TASK STATEMENT —
Word for word, and with pictures excluded, copy out all the records that follow.

Dataset entries —
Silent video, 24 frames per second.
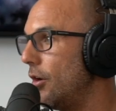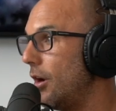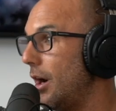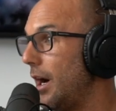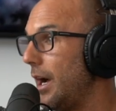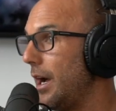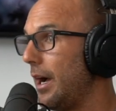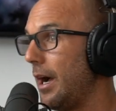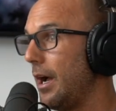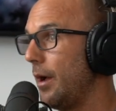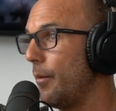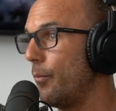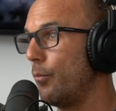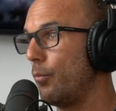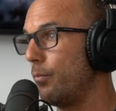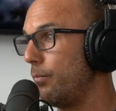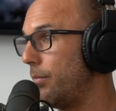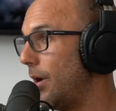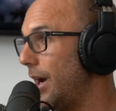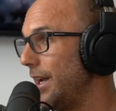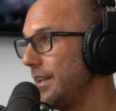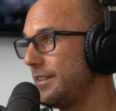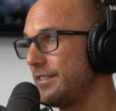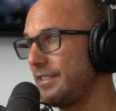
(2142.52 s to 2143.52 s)
I, I,
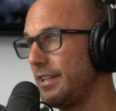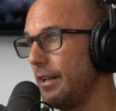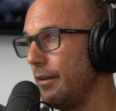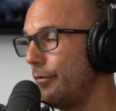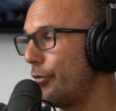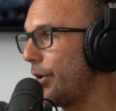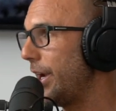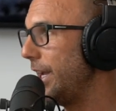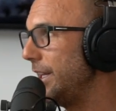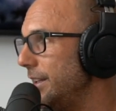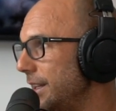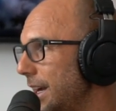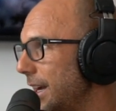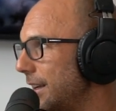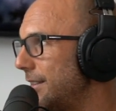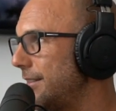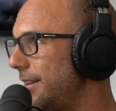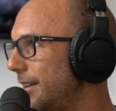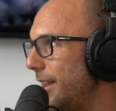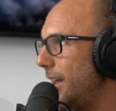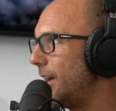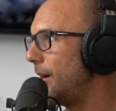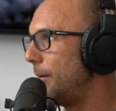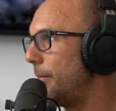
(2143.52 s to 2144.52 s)
I sit right next
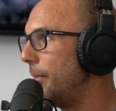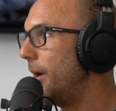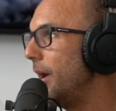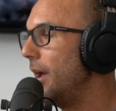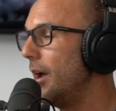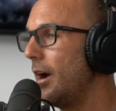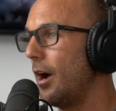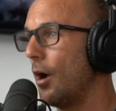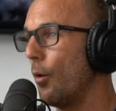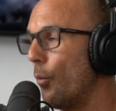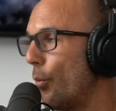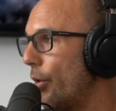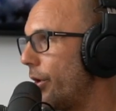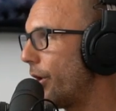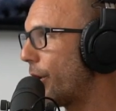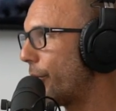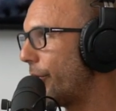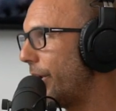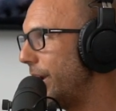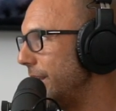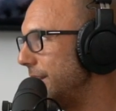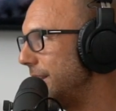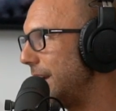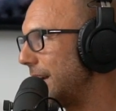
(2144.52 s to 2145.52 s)
to them. I work
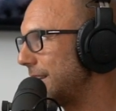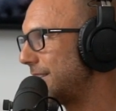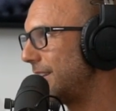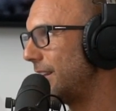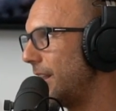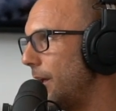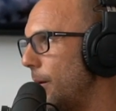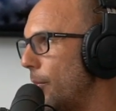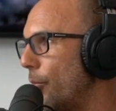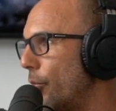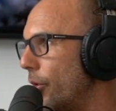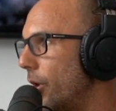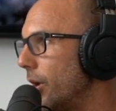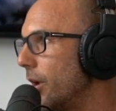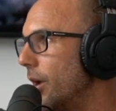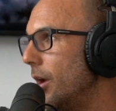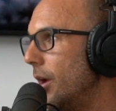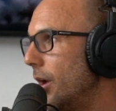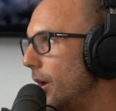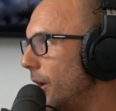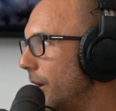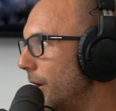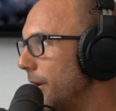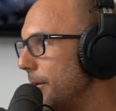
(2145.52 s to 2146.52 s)
right next yeah, to them. Yeah, we're all, we're,
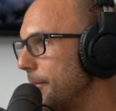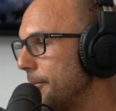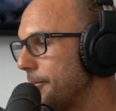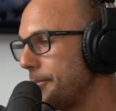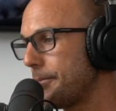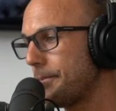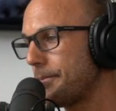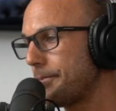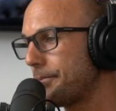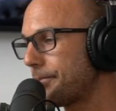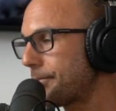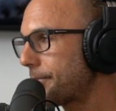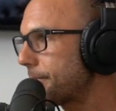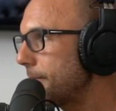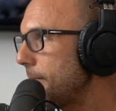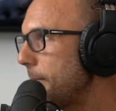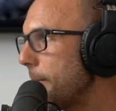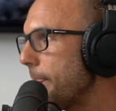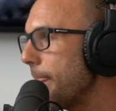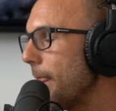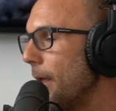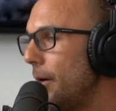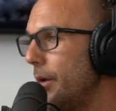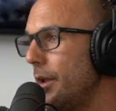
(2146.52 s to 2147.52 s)
we're all a part of the vision.
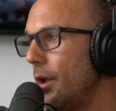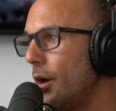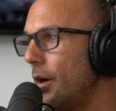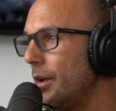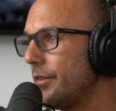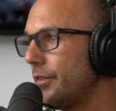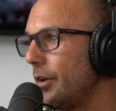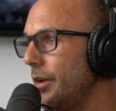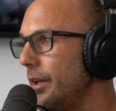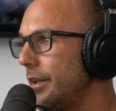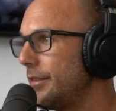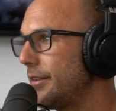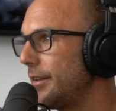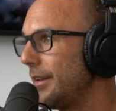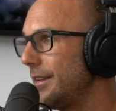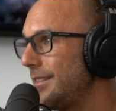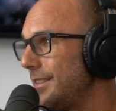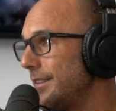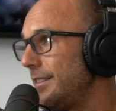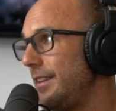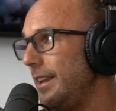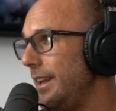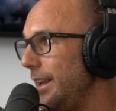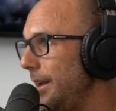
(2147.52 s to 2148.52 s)
You know, it's, it's, it's a
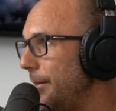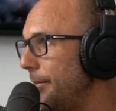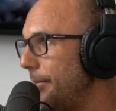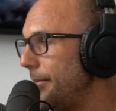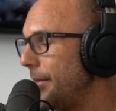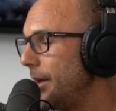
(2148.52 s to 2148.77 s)
team.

TASK RESULT —
Silent video, 24 frames per second.
(2142.52 s to 2143.52 s)
I, I,
(2143.52 s to 2144.52 s)
I sit right next
(2144.52 s to 2145.52 s)
to them. I work
(2145.52 s to 2146.52 s)
right next yeah, to them. Yeah, we're all, we're,
(2146.52 s to 2147.52 s)
we're all a part of the vision.
(2147.52 s to 2148.52 s)
You know, it's, it's, it's a
(2148.52 s to 2148.77 s)
team.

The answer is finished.